■ **WHAT IS REQUIRED**:
Write out each record exactly as it stands. No pictures belong in the copy.
════════════════════
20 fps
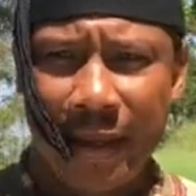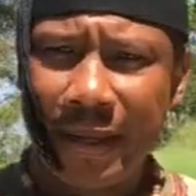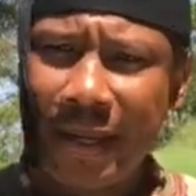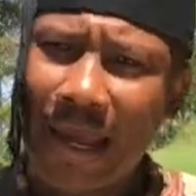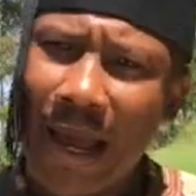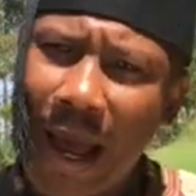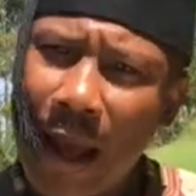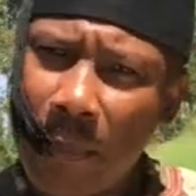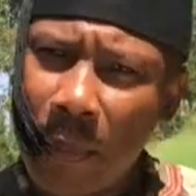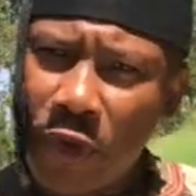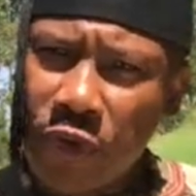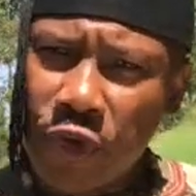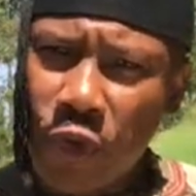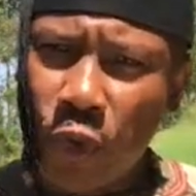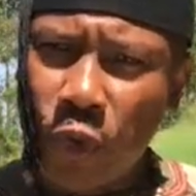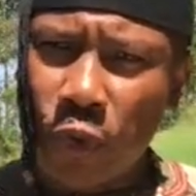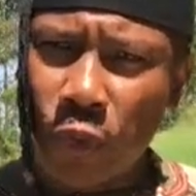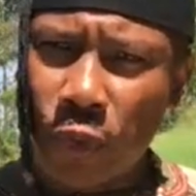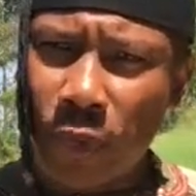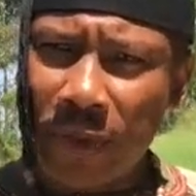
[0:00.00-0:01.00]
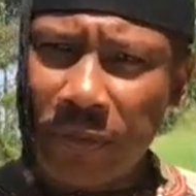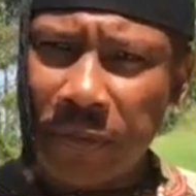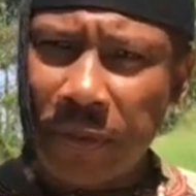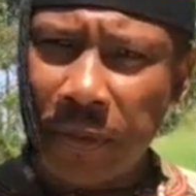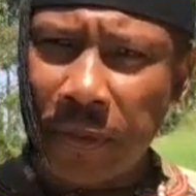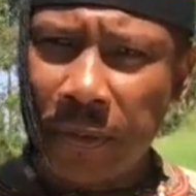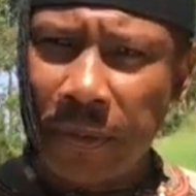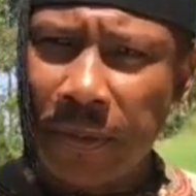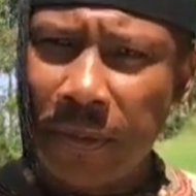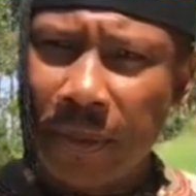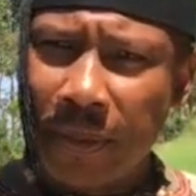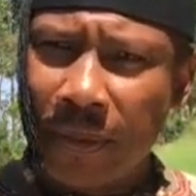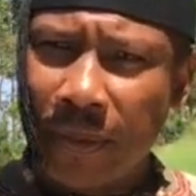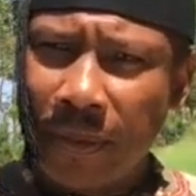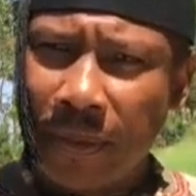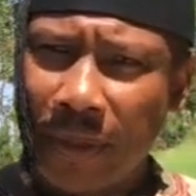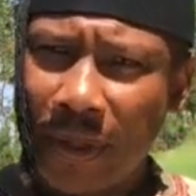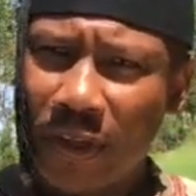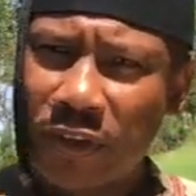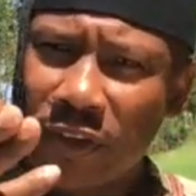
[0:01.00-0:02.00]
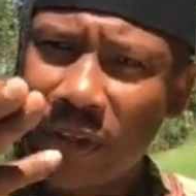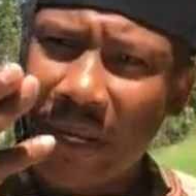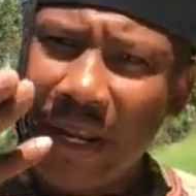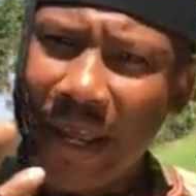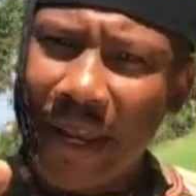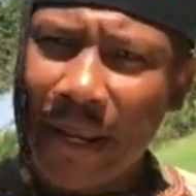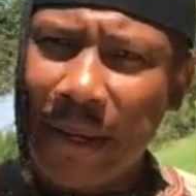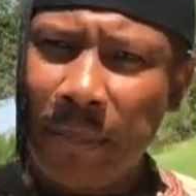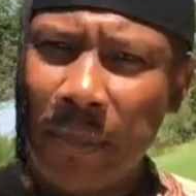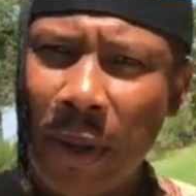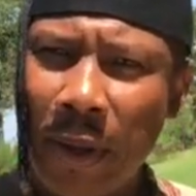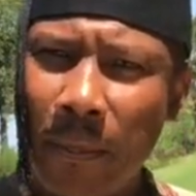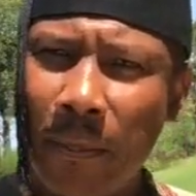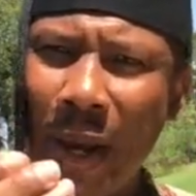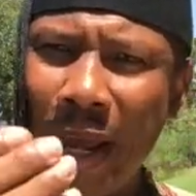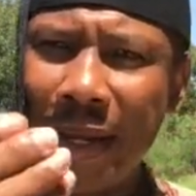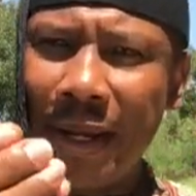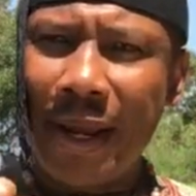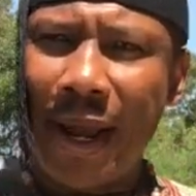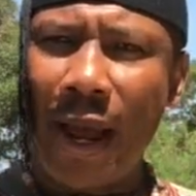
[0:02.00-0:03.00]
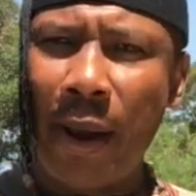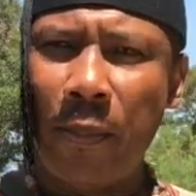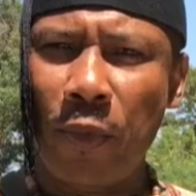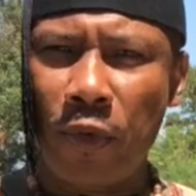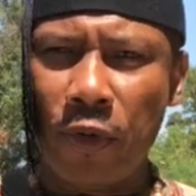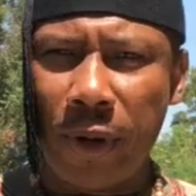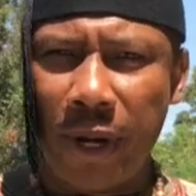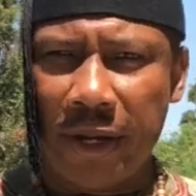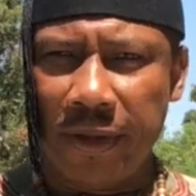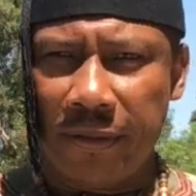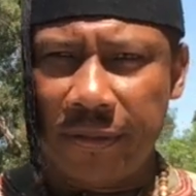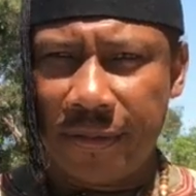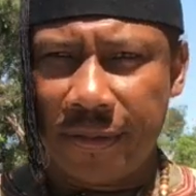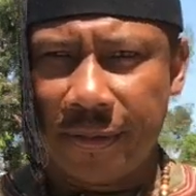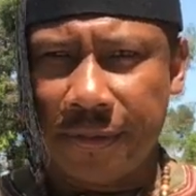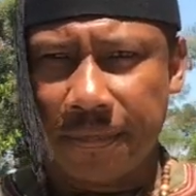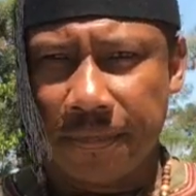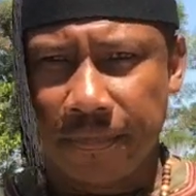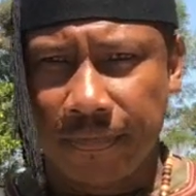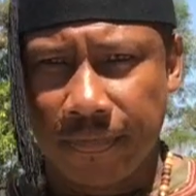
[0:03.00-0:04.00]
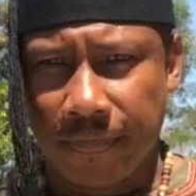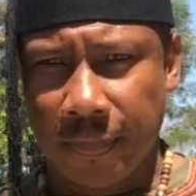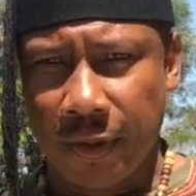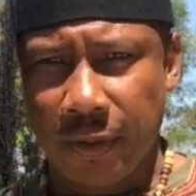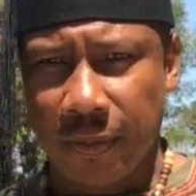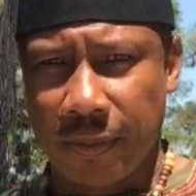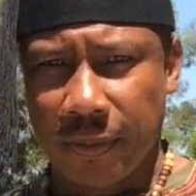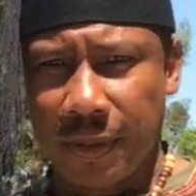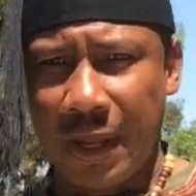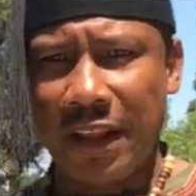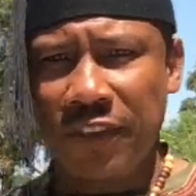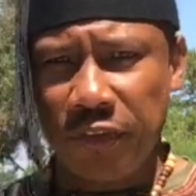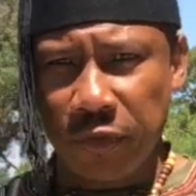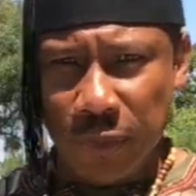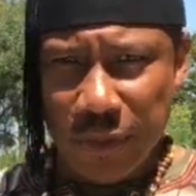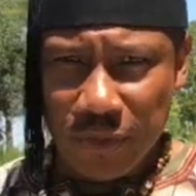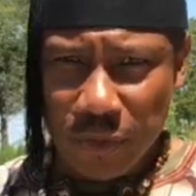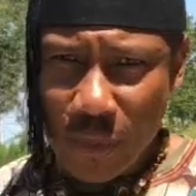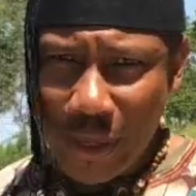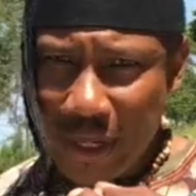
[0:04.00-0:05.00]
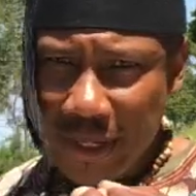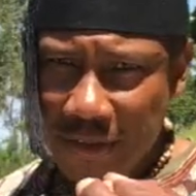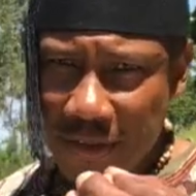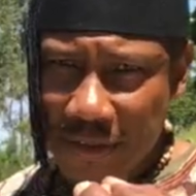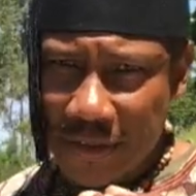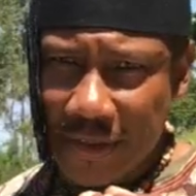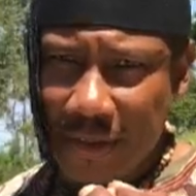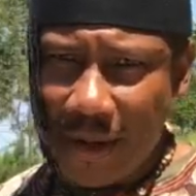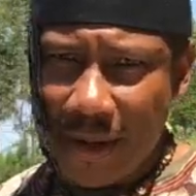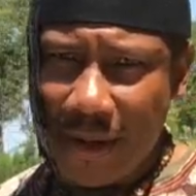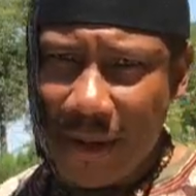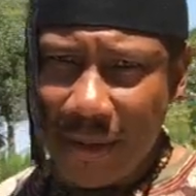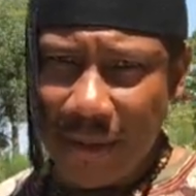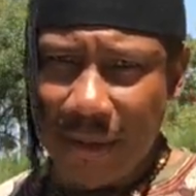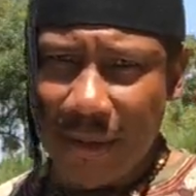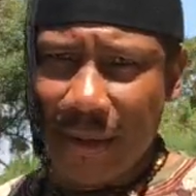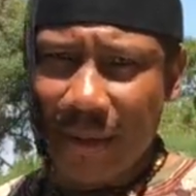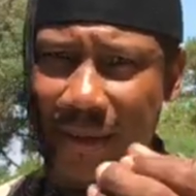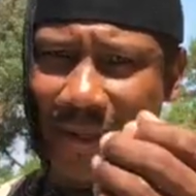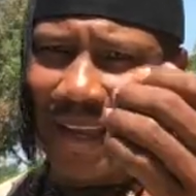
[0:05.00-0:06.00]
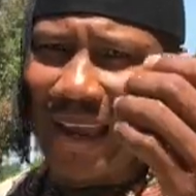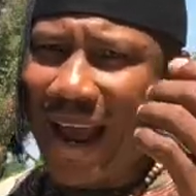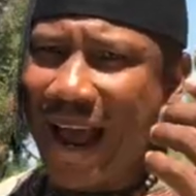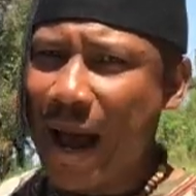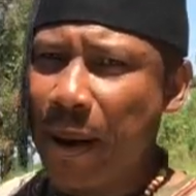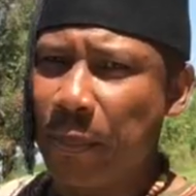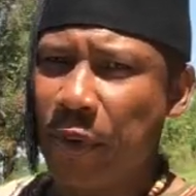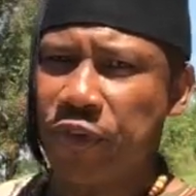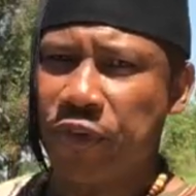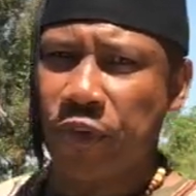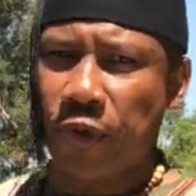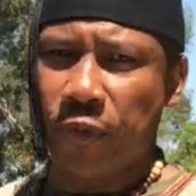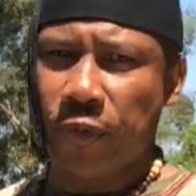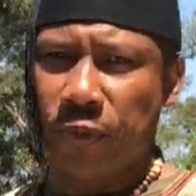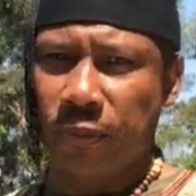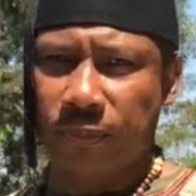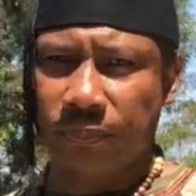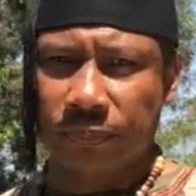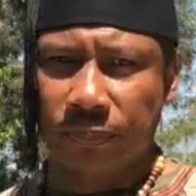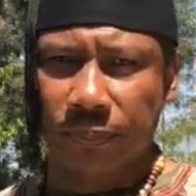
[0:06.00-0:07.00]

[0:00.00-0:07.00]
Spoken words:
The Amazon River is claimed by the Amorites. That's the reason why it is called the Amazon.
════════════════════
■ **THE COMPLETED TASK**:
20 fps
[0:00.00-0:01.00]
[0:01.00-0:02.00]
[0:02.00-0:03.00]
[0:03.00-0:04.00]
[0:04.00-0:05.00]
[0:05.00-0:06.00]
[0:06.00-0:07.00]

[0:00.00-0:07.00]
Spoken words:
The Amazon River is claimed by the Amorites. That's the reason why it is called the Amazon.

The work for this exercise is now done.